Directions for this task –
The result should be an exact copy of the data, free of pictures.

—————

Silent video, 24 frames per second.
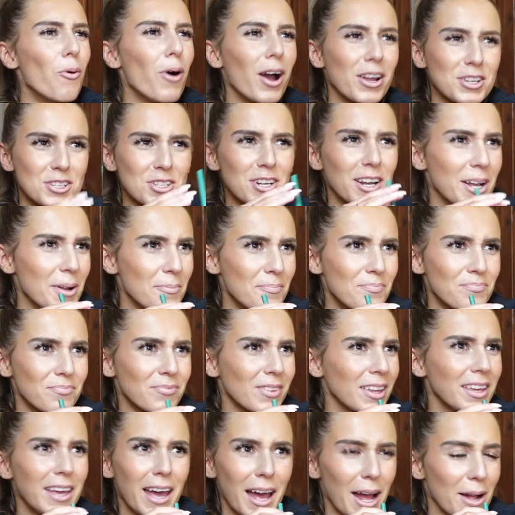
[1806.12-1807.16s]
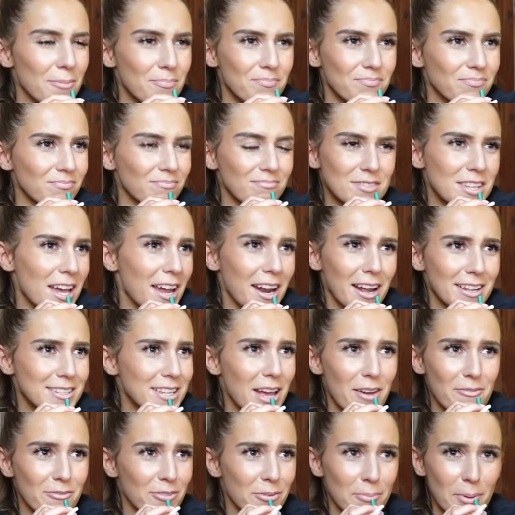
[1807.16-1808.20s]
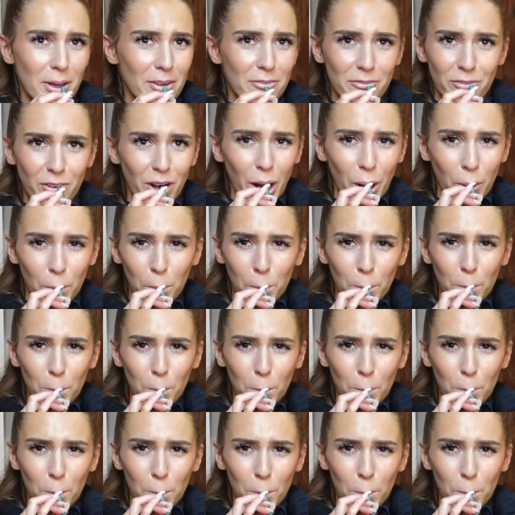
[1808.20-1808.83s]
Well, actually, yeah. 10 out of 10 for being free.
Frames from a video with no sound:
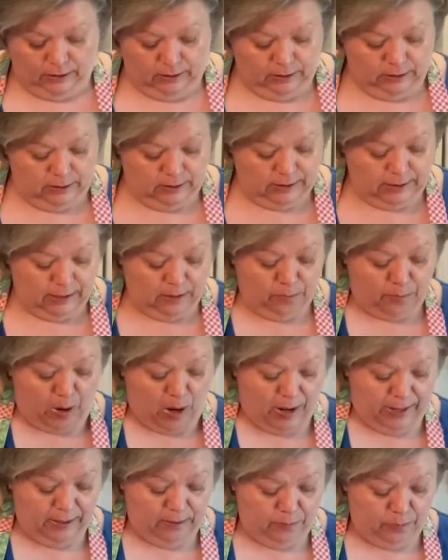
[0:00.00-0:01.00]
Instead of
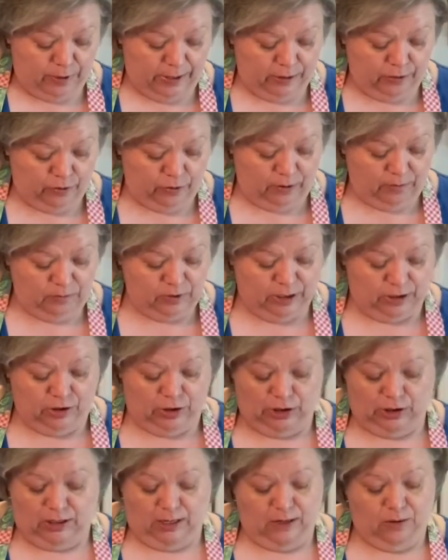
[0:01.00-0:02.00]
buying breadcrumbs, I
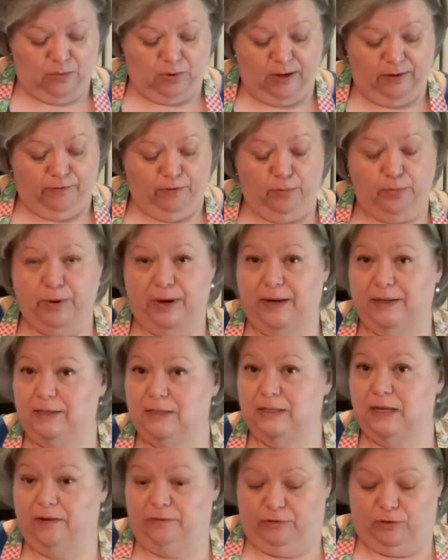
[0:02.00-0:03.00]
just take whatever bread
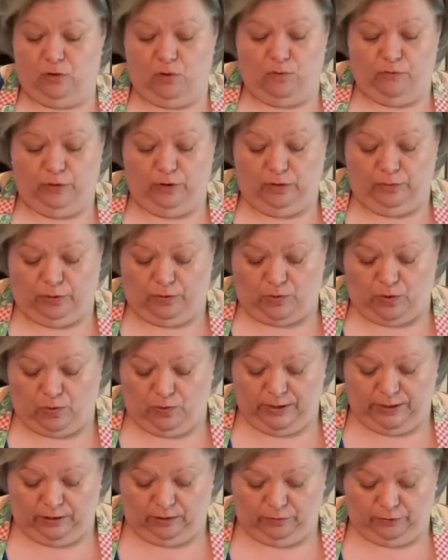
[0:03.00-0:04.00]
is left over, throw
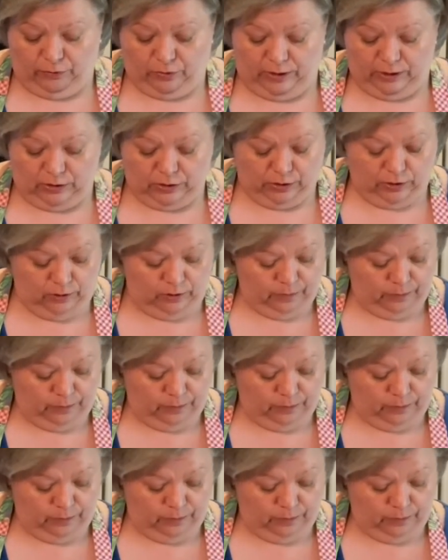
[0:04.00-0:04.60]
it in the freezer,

—————

Answer space –
Silent video, 24 frames per second.
[1806.12-1807.16s]
[1807.16-1808.20s]
[1808.20-1808.83s]
Well, actually, yeah. 10 out of 10 for being free.
Frames from a video with no sound:
[0:00.00-0:01.00]
Instead of
[0:01.00-0:02.00]
buying breadcrumbs, I
[0:02.00-0:03.00]
just take whatever bread
[0:03.00-0:04.00]
is left over, throw
[0:04.00-0:04.60]
it in the freezer,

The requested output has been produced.